* **Directions**: Except for the pictures, output the records in full and exactly.
-------------------------
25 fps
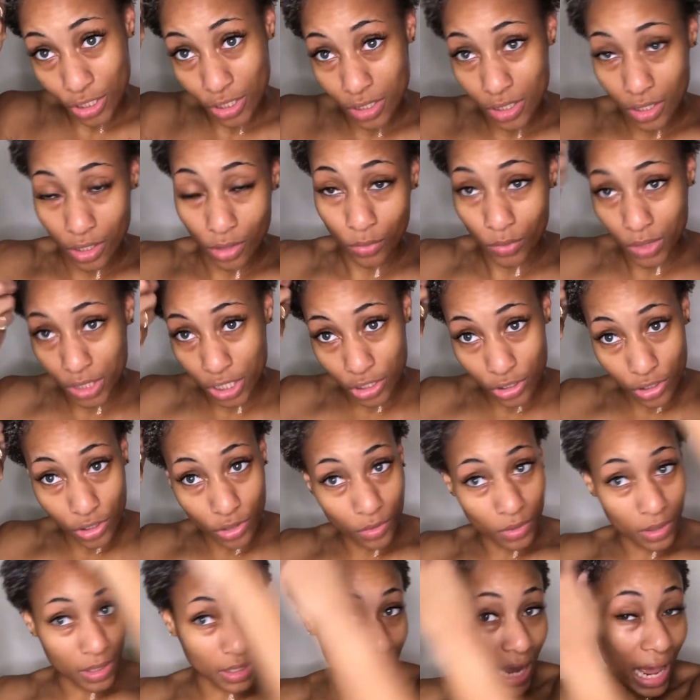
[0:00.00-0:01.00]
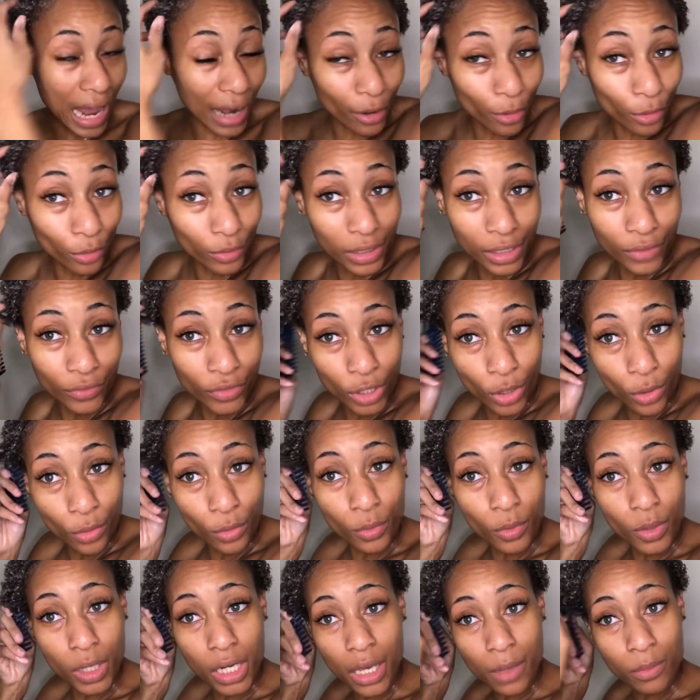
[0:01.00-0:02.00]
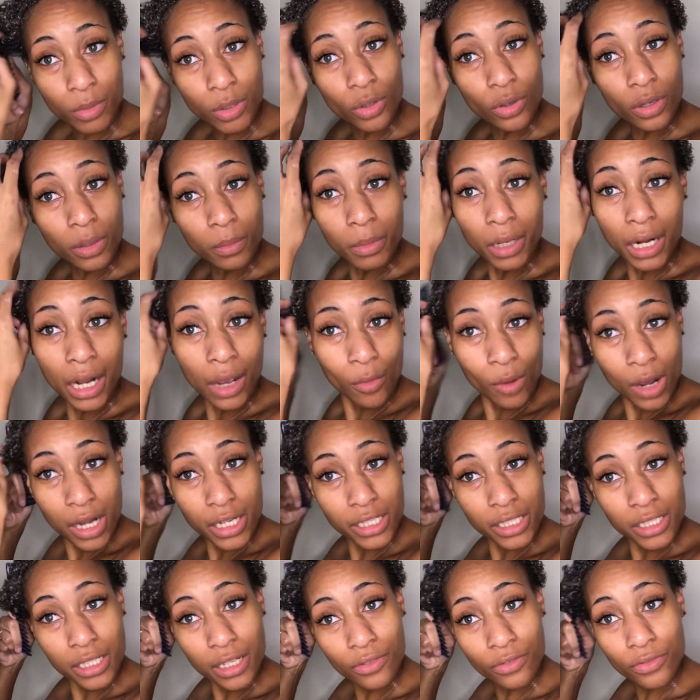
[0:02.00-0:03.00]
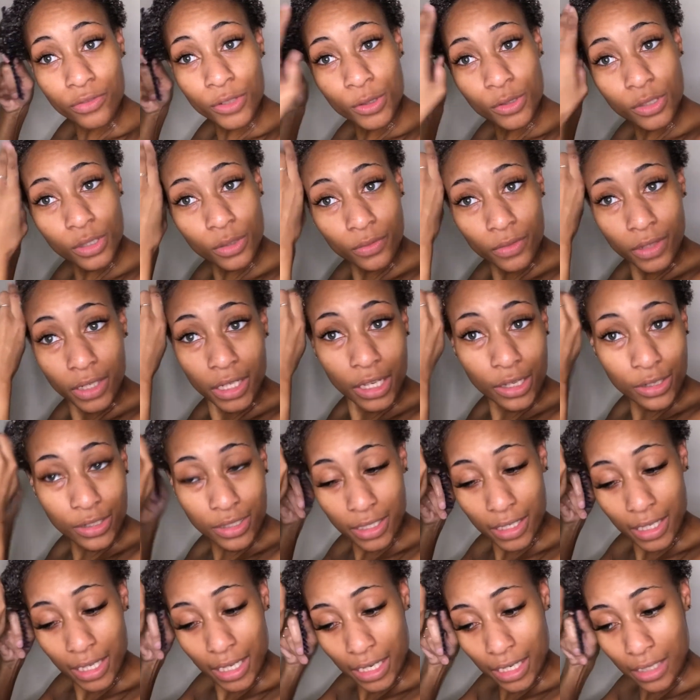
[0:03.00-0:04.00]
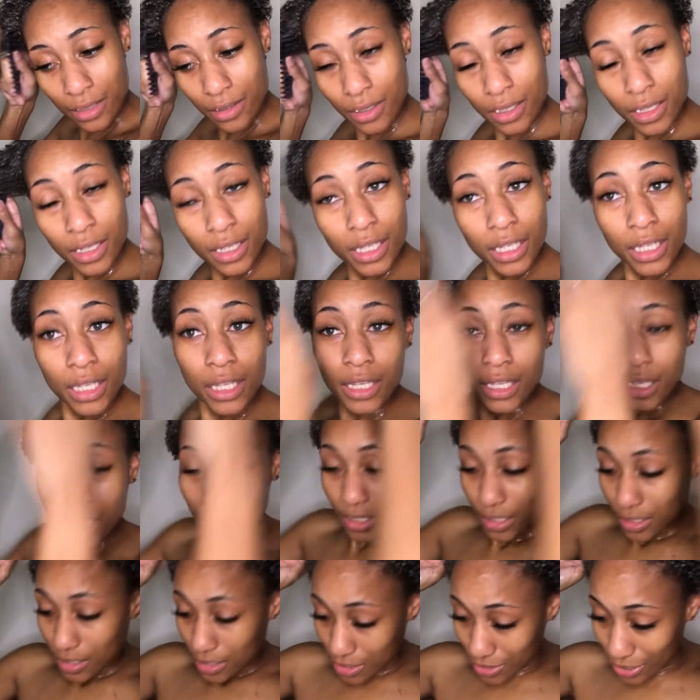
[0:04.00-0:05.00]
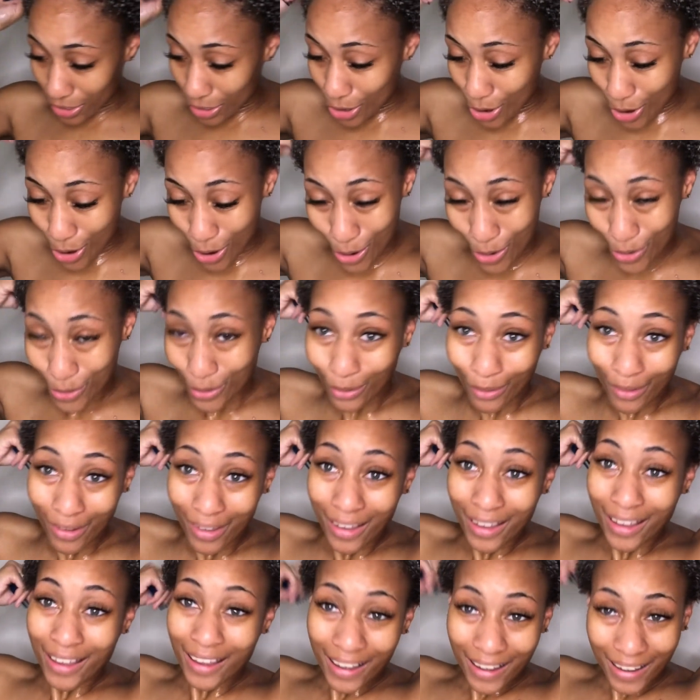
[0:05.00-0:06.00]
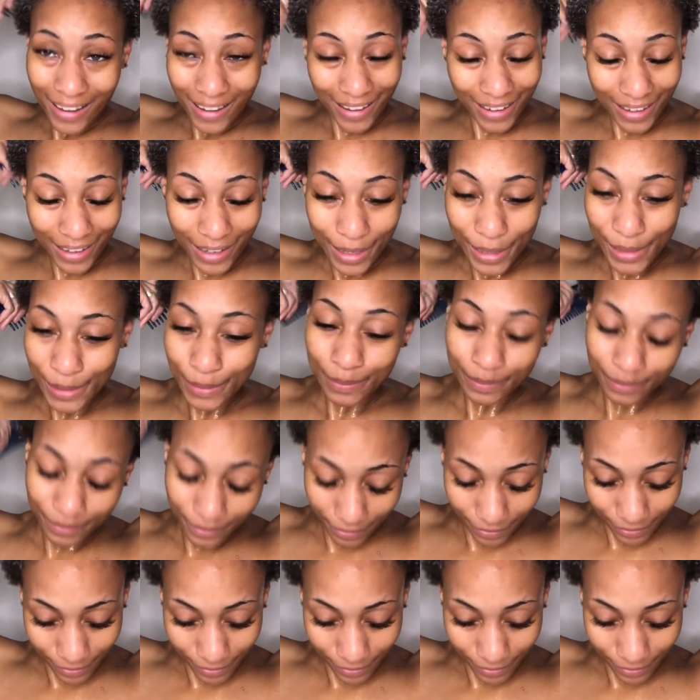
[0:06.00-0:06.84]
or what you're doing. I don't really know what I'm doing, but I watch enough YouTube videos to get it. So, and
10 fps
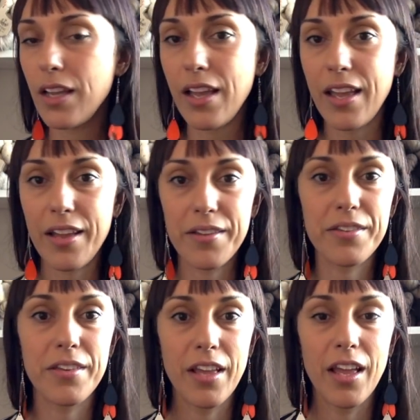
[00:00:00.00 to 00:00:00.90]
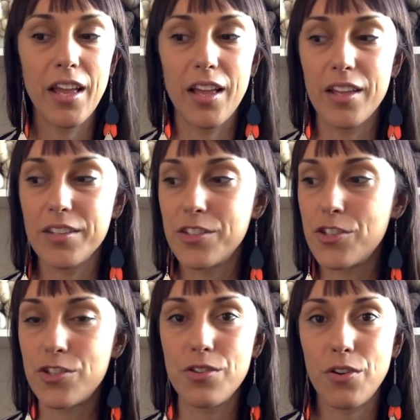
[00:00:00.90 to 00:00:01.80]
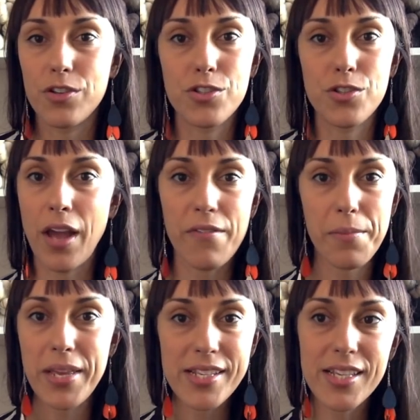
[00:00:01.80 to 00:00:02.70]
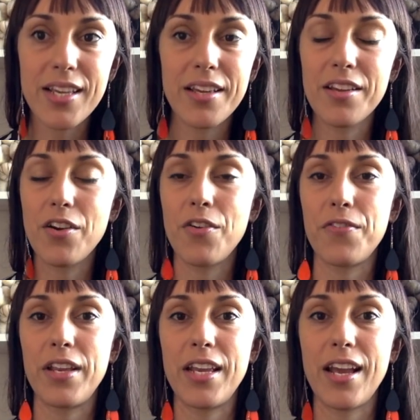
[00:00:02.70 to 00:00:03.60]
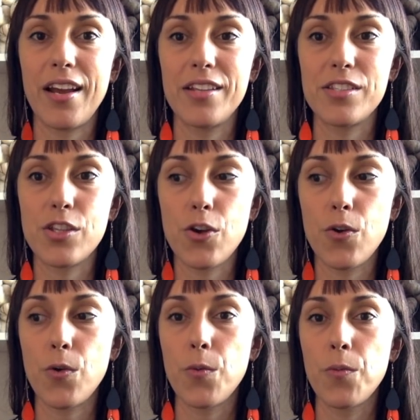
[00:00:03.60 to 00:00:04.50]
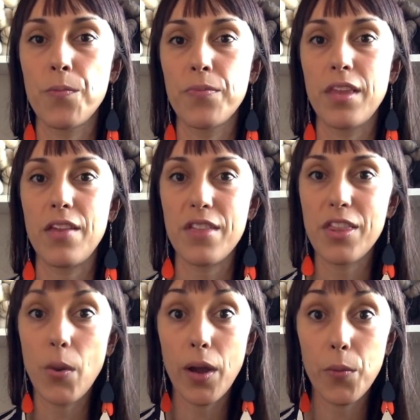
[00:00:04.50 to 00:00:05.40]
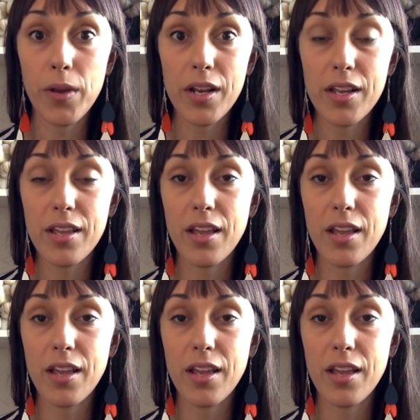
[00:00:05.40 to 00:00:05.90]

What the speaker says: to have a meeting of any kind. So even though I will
-------------------------
* **Task solution**:
25 fps
[0:00.00-0:01.00]
[0:01.00-0:02.00]
[0:02.00-0:03.00]
[0:03.00-0:04.00]
[0:04.00-0:05.00]
[0:05.00-0:06.00]
[0:06.00-0:06.84]
or what you're doing. I don't really know what I'm doing, but I watch enough YouTube videos to get it. So, and
10 fps
[00:00:00.00 to 00:00:00.90]
[00:00:00.90 to 00:00:01.80]
[00:00:01.80 to 00:00:02.70]
[00:00:02.70 to 00:00:03.60]
[00:00:03.60 to 00:00:04.50]
[00:00:04.50 to 00:00:05.40]
[00:00:05.40 to 00:00:05.90]

What the speaker says: to have a meeting of any kind. So even though I will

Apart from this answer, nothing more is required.